Restate the records below word for word.

(STUDY MATERIAL)

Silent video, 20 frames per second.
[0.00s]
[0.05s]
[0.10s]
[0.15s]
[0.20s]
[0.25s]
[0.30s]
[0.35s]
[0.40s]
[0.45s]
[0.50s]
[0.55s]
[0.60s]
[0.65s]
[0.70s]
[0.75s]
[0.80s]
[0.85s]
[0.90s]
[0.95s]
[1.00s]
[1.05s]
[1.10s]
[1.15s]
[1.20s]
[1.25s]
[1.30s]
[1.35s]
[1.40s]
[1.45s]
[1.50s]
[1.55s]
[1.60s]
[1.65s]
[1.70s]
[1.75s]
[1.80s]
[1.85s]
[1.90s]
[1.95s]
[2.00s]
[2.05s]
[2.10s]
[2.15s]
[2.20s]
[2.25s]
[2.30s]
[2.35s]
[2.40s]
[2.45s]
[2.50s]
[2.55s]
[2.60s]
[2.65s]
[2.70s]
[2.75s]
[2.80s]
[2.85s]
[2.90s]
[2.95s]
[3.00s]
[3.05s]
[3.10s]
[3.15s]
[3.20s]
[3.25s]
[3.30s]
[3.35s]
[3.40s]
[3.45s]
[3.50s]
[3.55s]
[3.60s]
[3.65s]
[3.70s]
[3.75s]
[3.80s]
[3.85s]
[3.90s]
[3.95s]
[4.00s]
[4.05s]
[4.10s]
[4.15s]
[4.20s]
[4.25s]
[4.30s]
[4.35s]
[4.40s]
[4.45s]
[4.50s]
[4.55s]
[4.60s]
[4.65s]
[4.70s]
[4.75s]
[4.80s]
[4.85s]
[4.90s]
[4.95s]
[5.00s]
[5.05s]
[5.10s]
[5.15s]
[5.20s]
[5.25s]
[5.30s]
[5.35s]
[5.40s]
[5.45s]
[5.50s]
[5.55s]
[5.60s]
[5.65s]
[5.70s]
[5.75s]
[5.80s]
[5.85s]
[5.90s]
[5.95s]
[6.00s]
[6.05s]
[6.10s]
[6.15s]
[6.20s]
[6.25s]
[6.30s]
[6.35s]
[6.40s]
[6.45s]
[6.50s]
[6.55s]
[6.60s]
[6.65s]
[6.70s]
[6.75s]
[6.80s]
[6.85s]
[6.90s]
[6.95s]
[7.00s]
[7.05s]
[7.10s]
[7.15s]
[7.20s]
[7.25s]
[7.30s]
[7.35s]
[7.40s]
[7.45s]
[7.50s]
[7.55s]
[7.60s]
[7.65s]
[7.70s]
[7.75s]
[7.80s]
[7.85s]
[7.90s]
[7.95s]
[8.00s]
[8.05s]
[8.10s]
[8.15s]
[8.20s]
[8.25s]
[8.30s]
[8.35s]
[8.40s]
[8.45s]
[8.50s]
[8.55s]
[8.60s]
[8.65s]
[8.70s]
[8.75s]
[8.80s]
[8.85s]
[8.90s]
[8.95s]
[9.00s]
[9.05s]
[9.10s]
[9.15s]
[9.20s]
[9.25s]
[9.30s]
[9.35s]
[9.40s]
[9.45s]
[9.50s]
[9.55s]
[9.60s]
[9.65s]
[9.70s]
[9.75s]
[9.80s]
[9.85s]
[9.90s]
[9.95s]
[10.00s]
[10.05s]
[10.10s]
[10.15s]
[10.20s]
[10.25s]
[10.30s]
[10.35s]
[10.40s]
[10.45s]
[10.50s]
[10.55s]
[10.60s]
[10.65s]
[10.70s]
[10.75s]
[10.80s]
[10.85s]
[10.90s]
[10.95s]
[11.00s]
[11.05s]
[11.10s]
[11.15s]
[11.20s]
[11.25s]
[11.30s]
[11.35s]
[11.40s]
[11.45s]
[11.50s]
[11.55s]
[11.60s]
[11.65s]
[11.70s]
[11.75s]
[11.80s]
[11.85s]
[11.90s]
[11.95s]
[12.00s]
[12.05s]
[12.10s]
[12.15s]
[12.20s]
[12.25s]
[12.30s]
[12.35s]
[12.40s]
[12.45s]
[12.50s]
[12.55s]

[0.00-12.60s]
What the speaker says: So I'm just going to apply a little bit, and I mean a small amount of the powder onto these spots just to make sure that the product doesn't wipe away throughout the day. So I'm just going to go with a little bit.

(End STUDY MATERIAL)

#### RESULT OF THE EXERCISE
Silent video, 20 frames per second.
[0.00s]
[0.05s]
[0.10s]
[0.15s]
[0.20s]
[0.25s]
[0.30s]
[0.35s]
[0.40s]
[0.45s]
[0.50s]
[0.55s]
[0.60s]
[0.65s]
[0.70s]
[0.75s]
[0.80s]
[0.85s]
[0.90s]
[0.95s]
[1.00s]
[1.05s]
[1.10s]
[1.15s]
[1.20s]
[1.25s]
[1.30s]
[1.35s]
[1.40s]
[1.45s]
[1.50s]
[1.55s]
[1.60s]
[1.65s]
[1.70s]
[1.75s]
[1.80s]
[1.85s]
[1.90s]
[1.95s]
[2.00s]
[2.05s]
[2.10s]
[2.15s]
[2.20s]
[2.25s]
[2.30s]
[2.35s]
[2.40s]
[2.45s]
[2.50s]
[2.55s]
[2.60s]
[2.65s]
[2.70s]
[2.75s]
[2.80s]
[2.85s]
[2.90s]
[2.95s]
[3.00s]
[3.05s]
[3.10s]
[3.15s]
[3.20s]
[3.25s]
[3.30s]
[3.35s]
[3.40s]
[3.45s]
[3.50s]
[3.55s]
[3.60s]
[3.65s]
[3.70s]
[3.75s]
[3.80s]
[3.85s]
[3.90s]
[3.95s]
[4.00s]
[4.05s]
[4.10s]
[4.15s]
[4.20s]
[4.25s]
[4.30s]
[4.35s]
[4.40s]
[4.45s]
[4.50s]
[4.55s]
[4.60s]
[4.65s]
[4.70s]
[4.75s]
[4.80s]
[4.85s]
[4.90s]
[4.95s]
[5.00s]
[5.05s]
[5.10s]
[5.15s]
[5.20s]
[5.25s]
[5.30s]
[5.35s]
[5.40s]
[5.45s]
[5.50s]
[5.55s]
[5.60s]
[5.65s]
[5.70s]
[5.75s]
[5.80s]
[5.85s]
[5.90s]
[5.95s]
[6.00s]
[6.05s]
[6.10s]
[6.15s]
[6.20s]
[6.25s]
[6.30s]
[6.35s]
[6.40s]
[6.45s]
[6.50s]
[6.55s]
[6.60s]
[6.65s]
[6.70s]
[6.75s]
[6.80s]
[6.85s]
[6.90s]
[6.95s]
[7.00s]
[7.05s]
[7.10s]
[7.15s]
[7.20s]
[7.25s]
[7.30s]
[7.35s]
[7.40s]
[7.45s]
[7.50s]
[7.55s]
[7.60s]
[7.65s]
[7.70s]
[7.75s]
[7.80s]
[7.85s]
[7.90s]
[7.95s]
[8.00s]
[8.05s]
[8.10s]
[8.15s]
[8.20s]
[8.25s]
[8.30s]
[8.35s]
[8.40s]
[8.45s]
[8.50s]
[8.55s]
[8.60s]
[8.65s]
[8.70s]
[8.75s]
[8.80s]
[8.85s]
[8.90s]
[8.95s]
[9.00s]
[9.05s]
[9.10s]
[9.15s]
[9.20s]
[9.25s]
[9.30s]
[9.35s]
[9.40s]
[9.45s]
[9.50s]
[9.55s]
[9.60s]
[9.65s]
[9.70s]
[9.75s]
[9.80s]
[9.85s]
[9.90s]
[9.95s]
[10.00s]
[10.05s]
[10.10s]
[10.15s]
[10.20s]
[10.25s]
[10.30s]
[10.35s]
[10.40s]
[10.45s]
[10.50s]
[10.55s]
[10.60s]
[10.65s]
[10.70s]
[10.75s]
[10.80s]
[10.85s]
[10.90s]
[10.95s]
[11.00s]
[11.05s]
[11.10s]
[11.15s]
[11.20s]
[11.25s]
[11.30s]
[11.35s]
[11.40s]
[11.45s]
[11.50s]
[11.55s]
[11.60s]
[11.65s]
[11.70s]
[11.75s]
[11.80s]
[11.85s]
[11.90s]
[11.95s]
[12.00s]
[12.05s]
[12.10s]
[12.15s]
[12.20s]
[12.25s]
[12.30s]
[12.35s]
[12.40s]
[12.45s]
[12.50s]
[12.55s]

[0.00-12.60s]
What the speaker says: So I'm just going to apply a little bit, and I mean a small amount of the powder onto these spots just to make sure that the product doesn't wipe away throughout the day. So I'm just going to go with a little bit.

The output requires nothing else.